Tuesday, September 05, 2006

Labor Day 2006

Over the Labor Day weekend, which was rainy for most of Sunday and Monday, I took the opportunity to read a book given to me as a Christmas gift: The Desert Generals by Correlli Barnett.

The book is an excellent read as it details the strain of leadership of 6 generals, 5 British and 1 German, who commanded armies in the Libyan desert between 1940 - 1943 when the desert campaigns effectively ended with the retreat of Field Marshall Rommel's Afrika Korps and Panzer Armee just before the landing of a large American expeditionary force near Tripoli.

Several themes prevail in the book:
1. The ill effects (i.e. - increased loss of life, materielle, and time to achieve objectives) when politicians directed military manuveurs for political gain - a tactic used by both Hitler and Churchill (Why am I not surprised? And BTW, this suggests that the current class of political leaders would do well to study history and learn well the lessons to avoid future repetition).
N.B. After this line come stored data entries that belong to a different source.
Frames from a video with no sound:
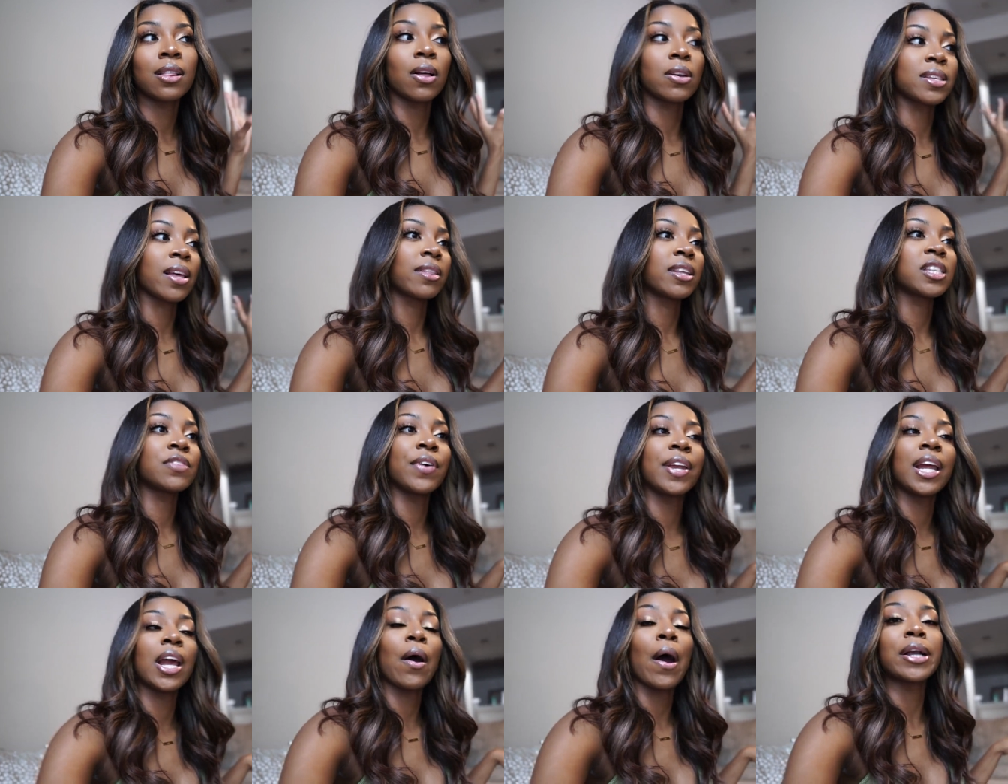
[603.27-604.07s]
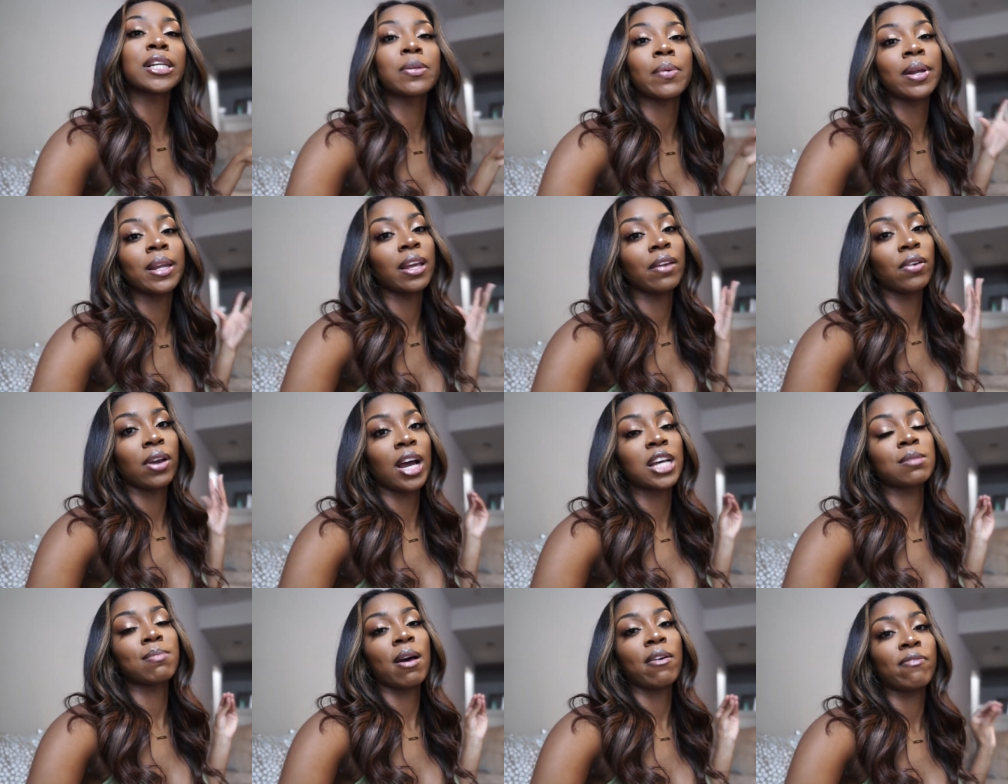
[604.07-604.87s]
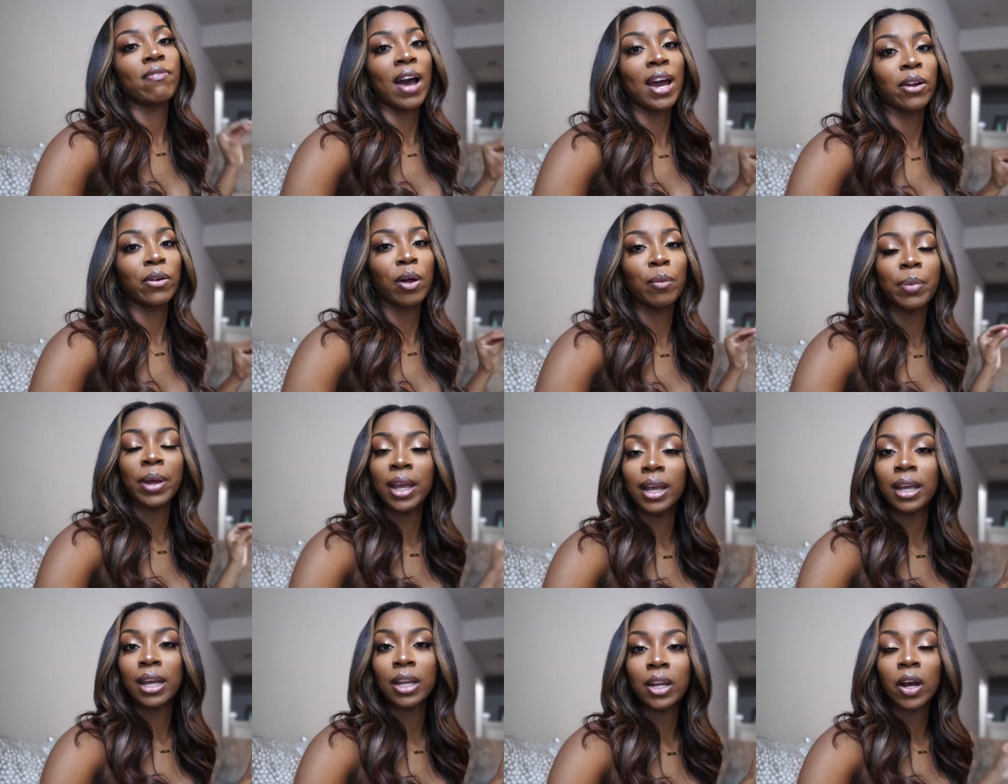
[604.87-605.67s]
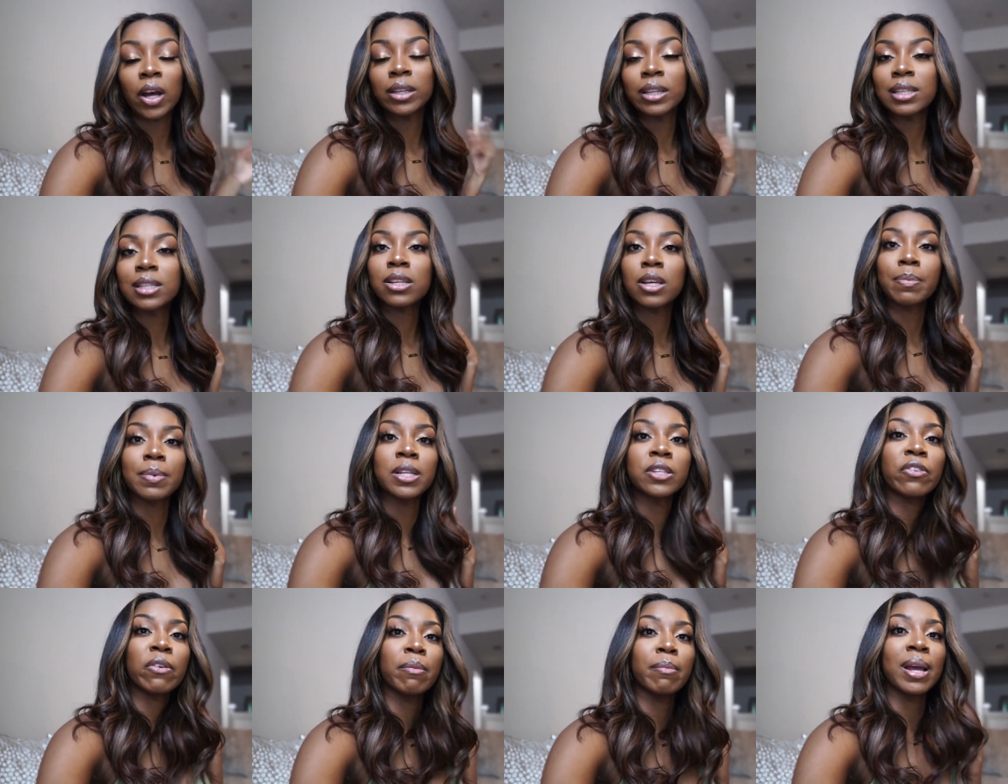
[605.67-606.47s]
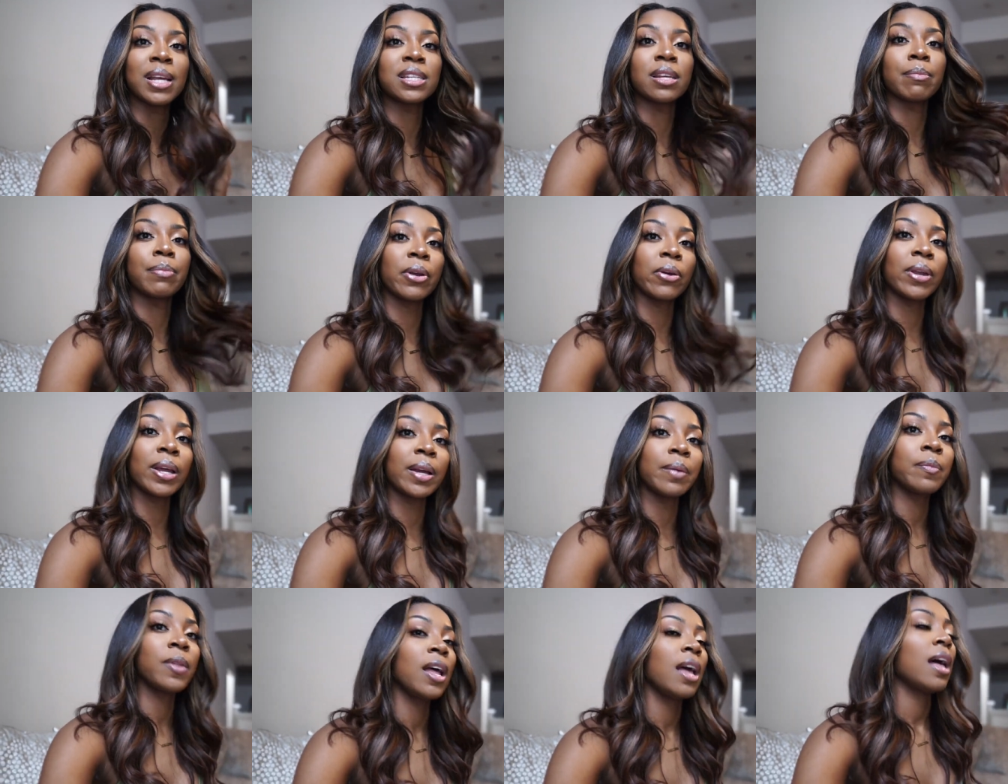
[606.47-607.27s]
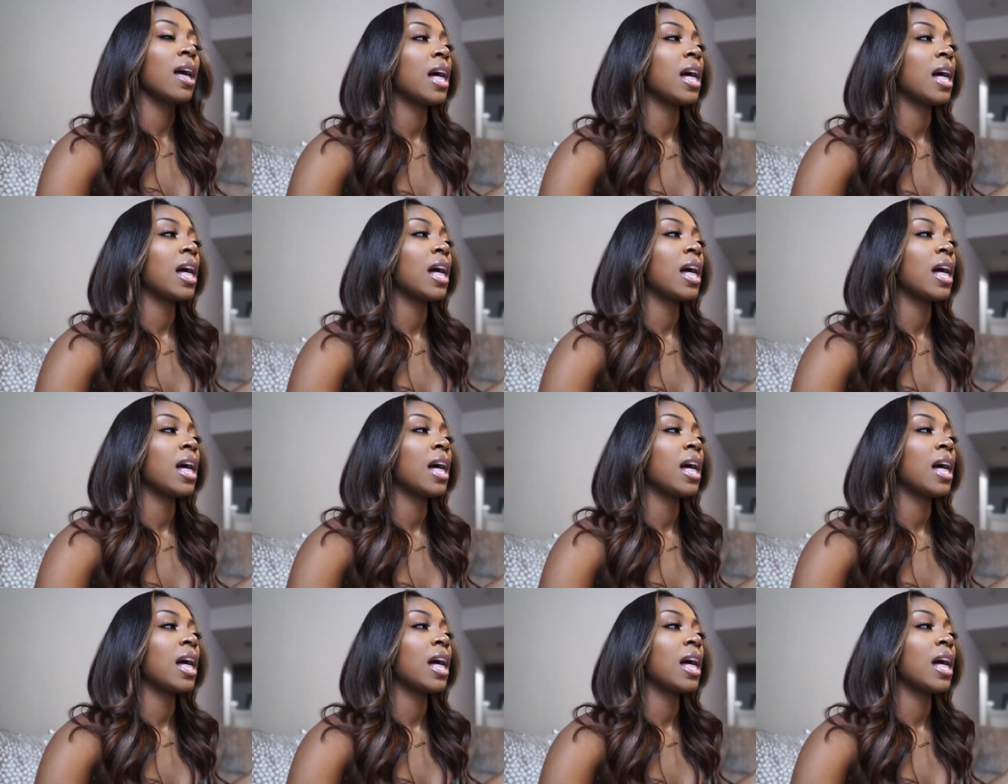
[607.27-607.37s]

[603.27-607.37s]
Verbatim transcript: close out this video, I just want to give you guys my final opinion on these clip-ins from Amazing Beauty.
2. The slow adaptation of the British army to World War II battlefield techniques and the delay in learning how to appropriately utilize armour (i.e. - tanks) and the underlying social and political basis for this with the result that there were no "tank men" in command so the commanding generals of the 8th Army had to "learn" from their subordinates and some, including Montgomery, had a very hard time doing it with significant waste of life and tanks in the process.
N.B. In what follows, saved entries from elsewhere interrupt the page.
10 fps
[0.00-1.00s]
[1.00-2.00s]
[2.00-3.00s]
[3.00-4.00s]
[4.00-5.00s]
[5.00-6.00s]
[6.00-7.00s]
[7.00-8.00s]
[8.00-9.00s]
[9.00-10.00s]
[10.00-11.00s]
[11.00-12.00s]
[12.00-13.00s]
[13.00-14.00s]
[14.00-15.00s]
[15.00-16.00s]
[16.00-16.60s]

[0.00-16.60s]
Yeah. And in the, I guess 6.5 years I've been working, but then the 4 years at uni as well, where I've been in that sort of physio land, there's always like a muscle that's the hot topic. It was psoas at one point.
3. The change of leadership on the field was typically for political reasons, and typically with poor results. The corellary to this was that the ability to identify generals with the ability to not only command but develop imaginative strategies were few: one of the best, Gen. O'Connor, was captured in the first campaign by Lt. Gen. Rommel and spent the rest of the war in a concentration camp.

4. General Montgomery's prima donna-like behavior in Europe which gave C-in-C, Gen. Eisenhower fits later in the war was already in full bloom when he was taken from training the home guard in England and given command of the 8th Army in the desert. That said, he led the way for the military leaders of today who must not only fight the enemy but also fight the battle for the public's opinion in the public media. In that sense he made a contribution that could be seen as positive. As opposed to failing to credit the originators of the plans for the 2nd Battle of El Alamein (i.e. - Auchinleck & Dorman-Smith, his chief of staff), nearly losing the battle despite huge lopsided advantages in men, tanks, artillary as well as having complete control of the air AND with Rommel hamstrung by lack of fuel and ammunition due to Hitler's failure to provision his troops.

5. Field Marshall Rommel's retreat against overwhelming odds is a tale worth the telling in even greater detail as his 30 tanks held off more than 20 times that number while an orderly escape was effected, taking time to completely destroy the harbor at Tripoli. Granted, Gen. Montgomery's failure to aggressively pursue when pursuit was called for was a significant contributing factor. Nonetheless, Rommel's force came close to defeating Montgomery at El Alamein despite coming off his sickbed with an infected liver and a stomach ulcer to lead "his men."

6. The great army generals were great because they were leaders - they were on the field and their men knew that they were leading from personal knowledge of the battlefield conditions - and they fought accordingly (e.g. - O'Connor, Auchinleck, Rommel).